Человек у ее ног начал биться головой об пол.
– Затем… – как ни в чем не бывало продолжала журналистка. – Вместо этой противной старой штуковины, подающей гудки, я бы использовала мой очаровательный, хорошо поставленный голос, который обожает весь народ. Фактор человеческого интереса… – вот о чем нам постоянно твердили в школе телевещания. Помнишь, Стив?
– Конечно! – подтвердил Стив. – Интересы людей важнее, чем интересы телевидения!
– Всем привет! – кокетливо замурлыкала девушка в микрофон. – Говорит Лаура Биссельроуд с другого конца градиента энтропии. У нас тут маленькая вселенная, точно такая, как ваша маленькая вселенная, и мы хотели бы – если вас это, конечно, не затруднит – попросить вас отложить на минуточку свои дела и в нескольких словах рассказать нам, как вы ощущаете…

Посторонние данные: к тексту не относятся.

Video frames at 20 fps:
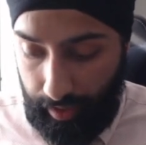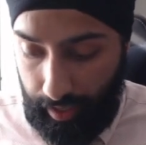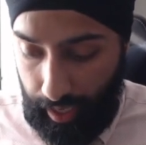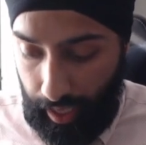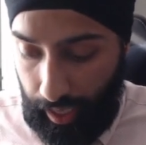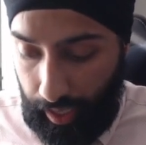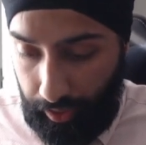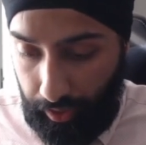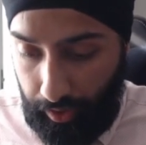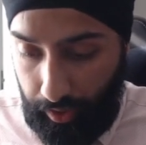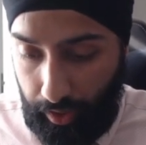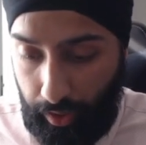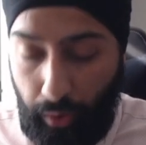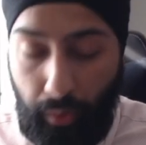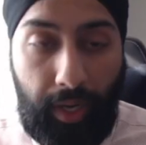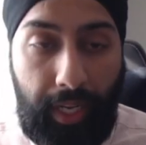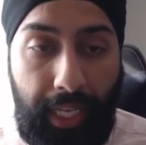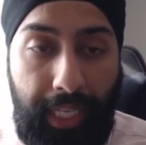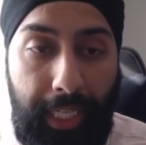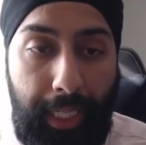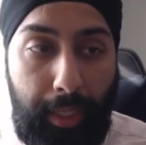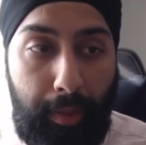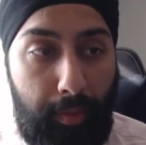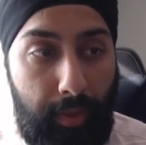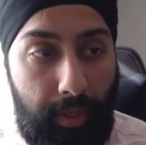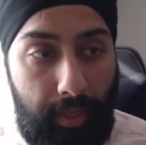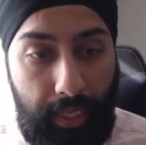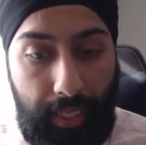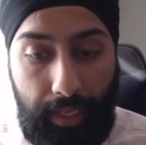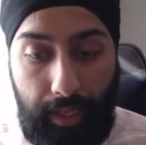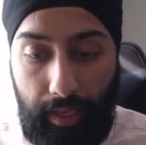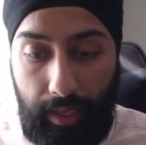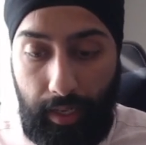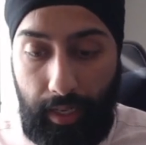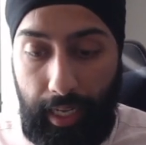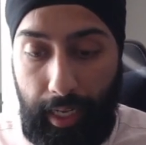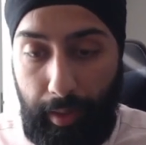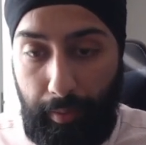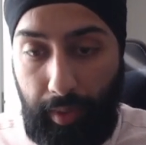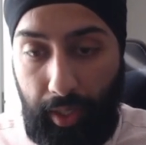at the curriculum
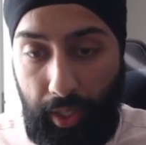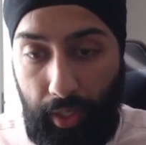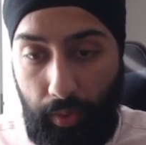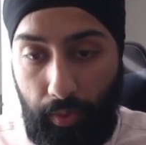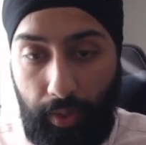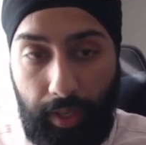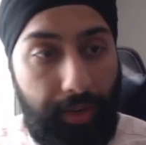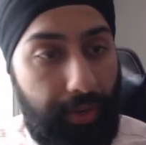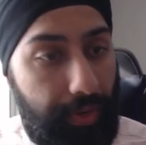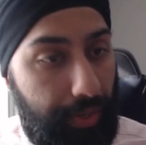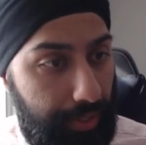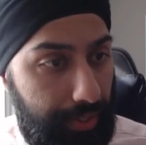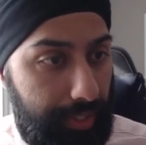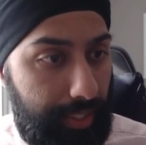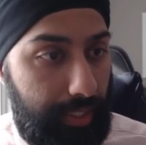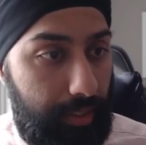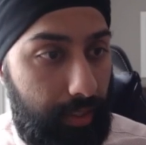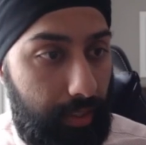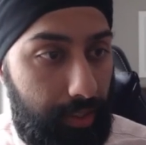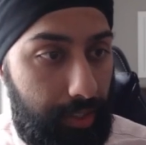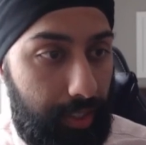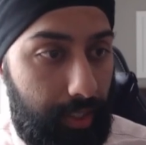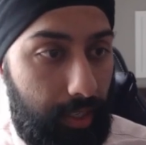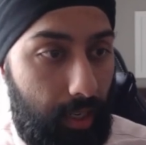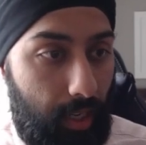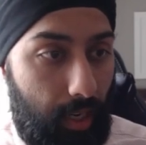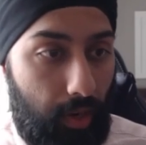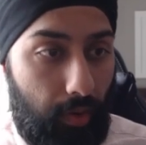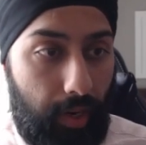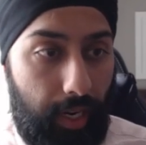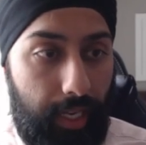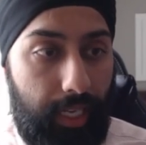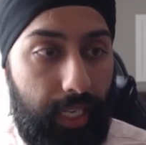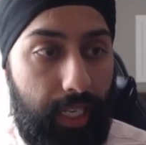you are currently teaching, right?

Она открыла рот, собираясь завизжать, запнулась и… словно вдруг растворилась. А вместе с ней в неожиданно образовавшейся в земле воронке исчезли все остальные люди, невероятный агрегат и даже само здание. Перевернутый вверх тормашками кампус университета, строения, студенты – все утонуло в пузырящейся почве. По всей планете кренились и падали горы, затвердевали и выкипали моря. Воздух мутнел и взвихривался, рождая невообразимой силы ураганы. За краткий миг коммуникации свершилось нечто умопомрачительное. И наконец странно изменившаяся Земля замерла – полностью лишенный жизни мир принял стабильную форму.
Теперь планету опоясывала, словно экватор, странная извивающаяся лента, проходившая по дну того, что некогда называлось океаном, и волнообразно изгибавшаяся у подножия того, что было горами. Волнистая линия несла сообщение на языке, которого никогда раньше не видывали во Вселенной. Оно было написано гигантскими буквами, созданными из молекул веществ. Дело в том, что его авторы в спешке весьма приблизительно вычислили частоту.
Вот примерный перевод сообщения:
«Не будете ли вы любезны немедленно прекратить передачу эквивалента зудения? Оно вызывает у нас эквивалент сильнейшей головной боли».